AUTISMO
Lo spettro autistico nell’ottica dell’inclusione
“Sogno che persone con disabilità non siano nominate solo come malati da curare e da assistere con angeli custodi. Voglio che siano persone incluse in nobili Comunità che a tutti sanno fare posto.” (Pier Carlo Morello).
L’autismo è un disturbo del neuro-sviluppo che in genere si manifesta con precocità, nei primi tre anni di vita, anche se molti bambini e ragazzi ad alto funzionamento arrivano a una diagnosi tardiva, a volte anche in età adulta. Può comportare gravi problemi nella capacità di comunicare, di entrare in relazione con le persone,di adattarsi all’ambiente, comportamenti ripetitivi e stereotipati e repertorio limitato d’interessi. I bambini con autismo, inoltre, hanno spesso una percezione sensoriale modificata e difficoltà di linguaggio. Ad ogni modo, l’autismo si presenta in maniera diversa da soggetto a soggetto e può essere molto difficile diagnosticarlo correttamente. I bambini con autismo hanno difficoltà ad elaborare correttamente le informazioni provenienti dal mondo esterno. Per questo motivo possono avere difficoltà di apprendimento che compromette il loro sviluppo emotivo e intellettivo.

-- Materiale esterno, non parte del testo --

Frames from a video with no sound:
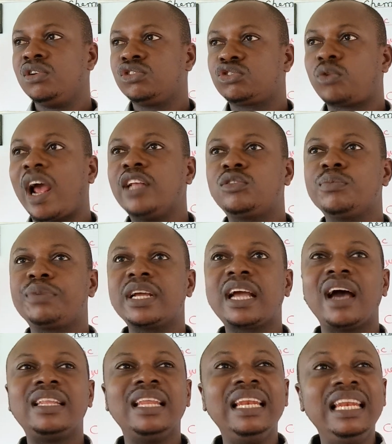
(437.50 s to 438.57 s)
try to bring
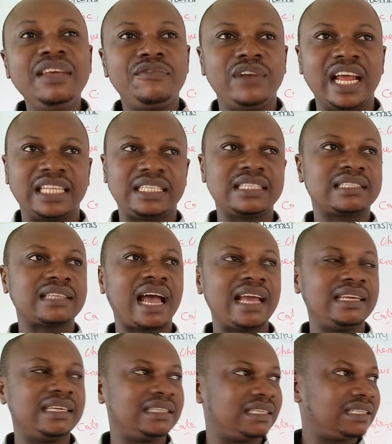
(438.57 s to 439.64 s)
out the leaflet
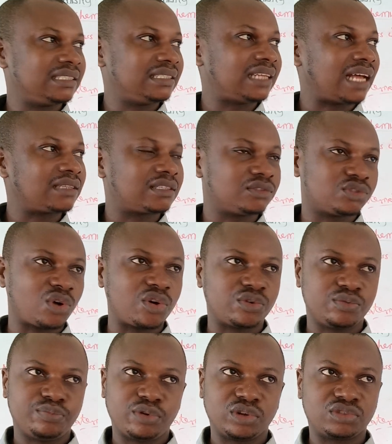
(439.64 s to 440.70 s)
inside that drug
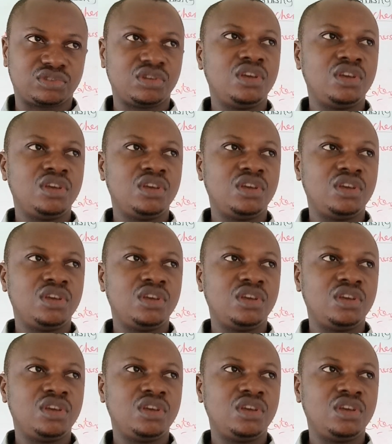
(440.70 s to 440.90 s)
report.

L’autismo rientra,secondo i manuali diagnostici di classificazione internazionale DSM IV e l’ICD,“disturbi pervasivi dello sviluppo”; non è classificato come una malattia, ma è una sindrome (disturbi dello spettro autistico). I disturbi dello spettro autistico hanno sempre un effetto potenzialmente devastante sull’ inclusione sociale dei soggetti che ne sono affetti e delle loro famiglie. L’inclusione delle persone con disturbo dello spettro autistico dipende dal riconoscimento delle loro necessità specifiche, che sono qualitativamente diverse da altre necessità speciali, e richiedono una comprensione e approcci specifici.
Esiste una notevole differenza tra i concetti e i sistemi “integrazione” e “inclusione”. L’ integrazione è infatti il processo di adattamento della persona in difficoltà che viene aiutata ad adattarsi ad un contesto ordinario, mentre il concetto d’inclusione comporta che sia l’ambiente ad essere modificato per minimizzare le difficoltà che la persona con disabilità incontra in un contesto ordinario a lei non adatto e che la rende disabile. Quindi più che mettere in atto un processo d’integrazione, è più giusto parlare d’inclusione.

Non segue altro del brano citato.